07.12.2015 22:47:37

Allg. Zeitung Mainz: Brüchig / Kommentar zu Frankreich von Reinhard Breidenbach

Mainz (ots) - Es kam, wie es kommen musste. Wohl wahr: Nach dem Schwarzen Freitag ist Frankreich so verunsichert wie seit dem Indochina-Desaster, vielleicht sogar seit dem Zweiten Weltkrieg nicht mehr. Das spielt dem Front National, in dem sich Rechtspopulisten, aber auch stramme Rechtsextremisten tummeln, in die Karten. Aber selbst ohne den 13. November hätte Marine Le Pens Truppe womöglich an der Spitze gelegen in dieser ersten Runde der Regionalwahl. Die Menschen haben ein feines Gespür dafür, dass zwar die Großartigkeit der "Grande Nation" in puncto Kultur und savoir-vivre ungebrochen ist, dass das Land militärisch auch noch immer eine Weltmacht repräsentiert, dass all dies jedoch sehr brüchig ist, weil es in der Sozial-, Industrie-, und Arbeitsmarktpolitik miserabel läuft.

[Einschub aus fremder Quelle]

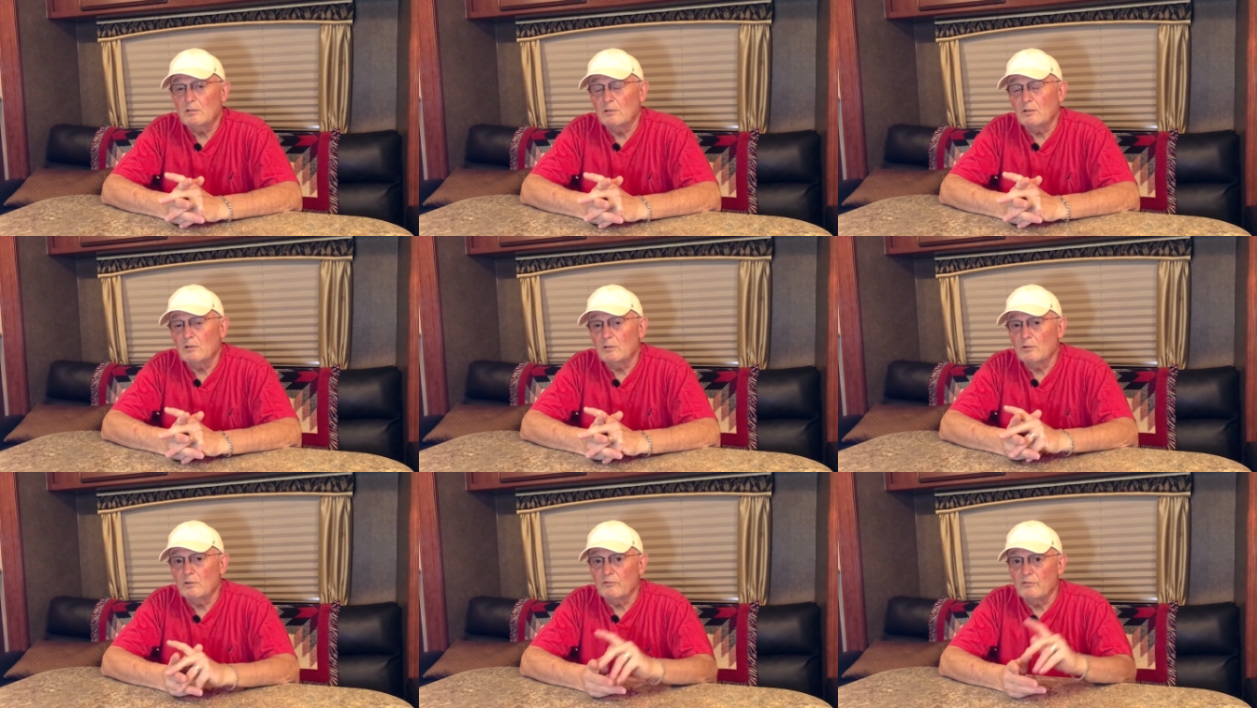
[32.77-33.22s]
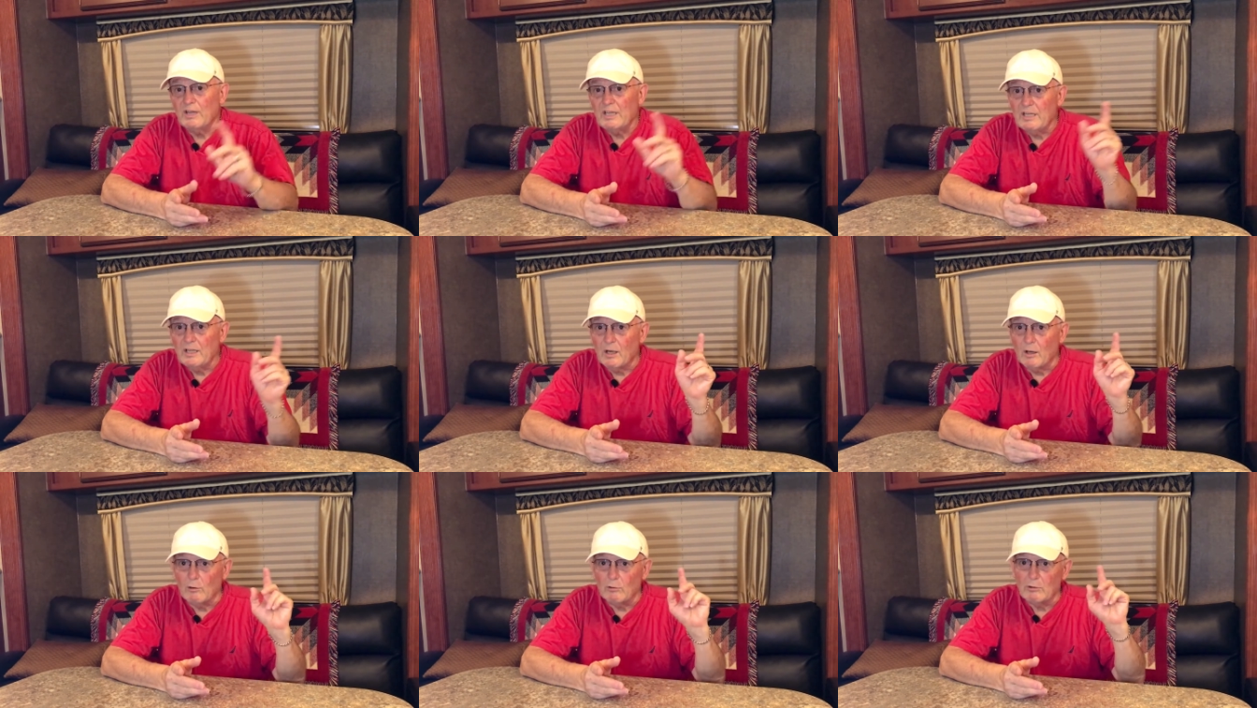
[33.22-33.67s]
on the
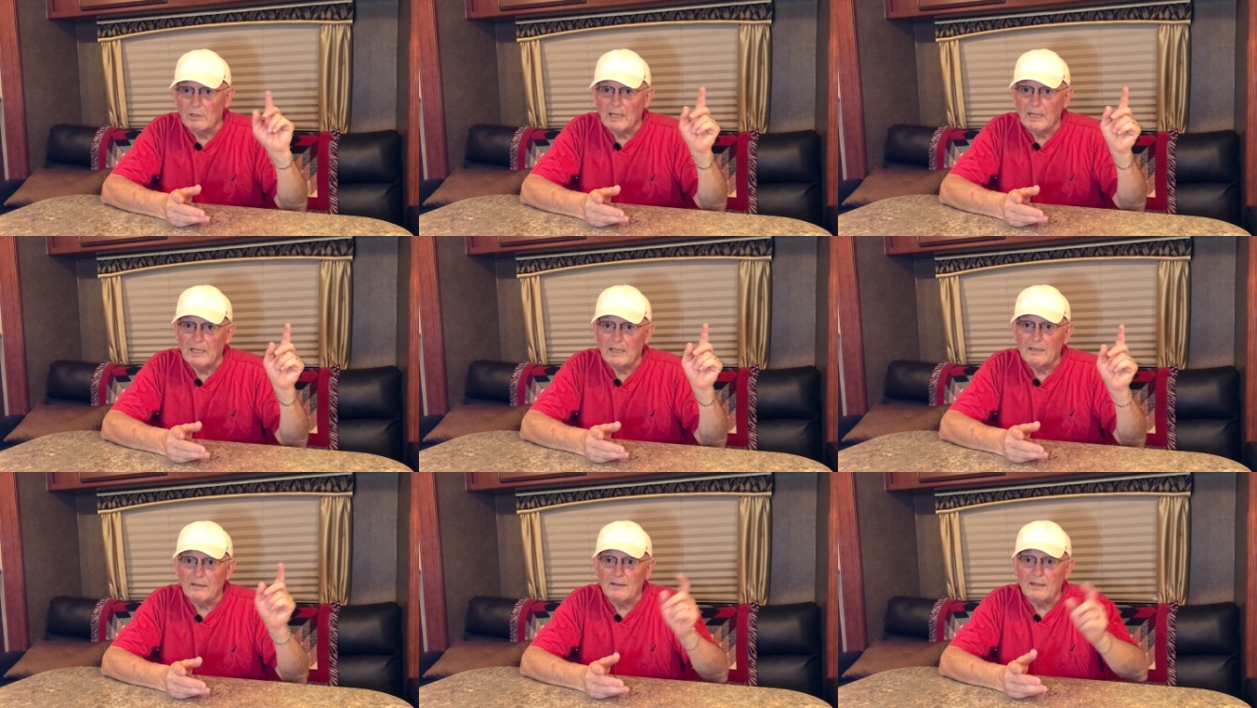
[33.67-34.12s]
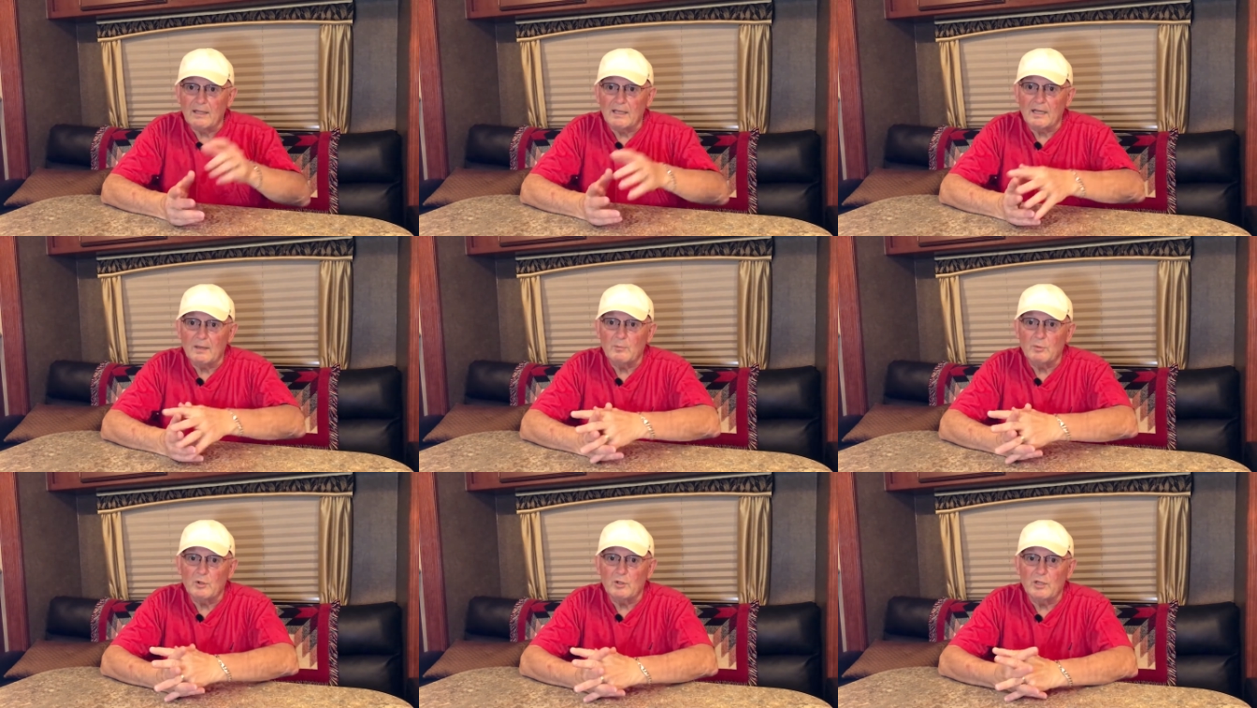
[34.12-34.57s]
video link that
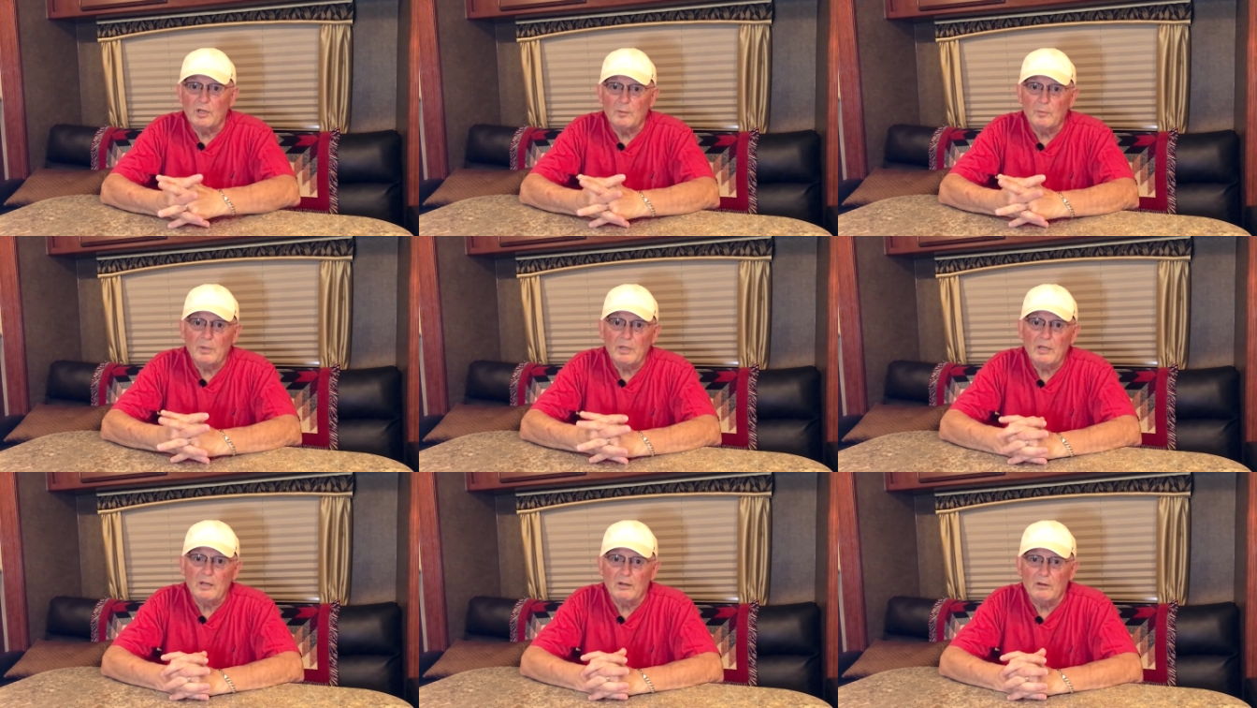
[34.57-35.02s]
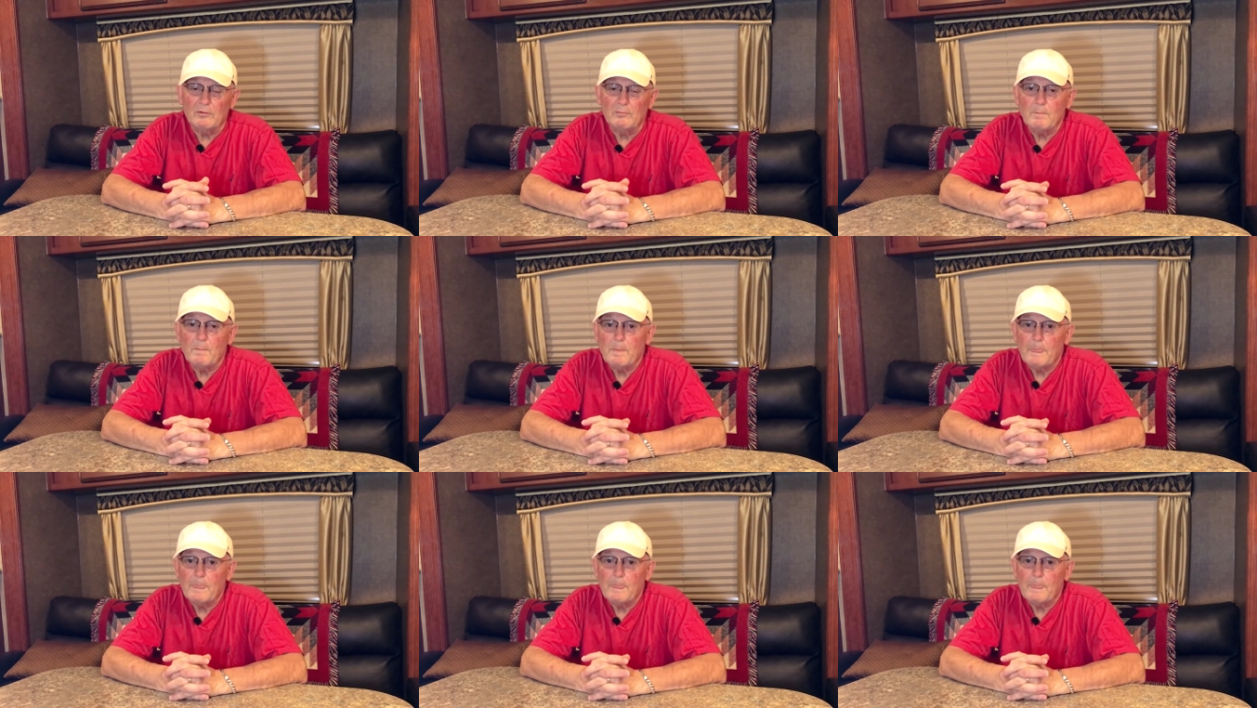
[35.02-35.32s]
I put up here.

Brutal ausgedrückt: Frankreich lebt derzeit über seine Verhältnisse und kann sich zu einschneidenden Reformen nicht aufraffen. Das liegt in starkem Maße daran, dass die Präsidenten Hollande, Sozialist, und Sarkozy, Rechtskonservativer - böse Zungen sagen: Opportunist -, zu den schwächsten der vergangenen Jahrzehnte zählen. Einfachen Gemütern und wütenden Protestwählern mag Marine Le Pen dann tatsächlich als Alternative erscheinen. Eine Schreckensvorstellung. Le Pen, das ist eine Wölfin, die Kreide gefressen hat, um den blanken Rassismus in ihrer Partei zu kaschieren. Ob es nun klug ist, wenn sich Sozialisten und Konservative in der zweiten Wahlrunde zusammenschließen, um Le Pen zu verhindern, erscheint zweifelhaft. Sie würde womöglich zur Märtyrerin und noch mehr Zulauf bekommen. Ein charismatischer Sozialist oder Konservativer mit Mut und Ideen müsste her, um 2017 Präsident zu werden. Der anständige Teil Europas drückt dafür die Daumen.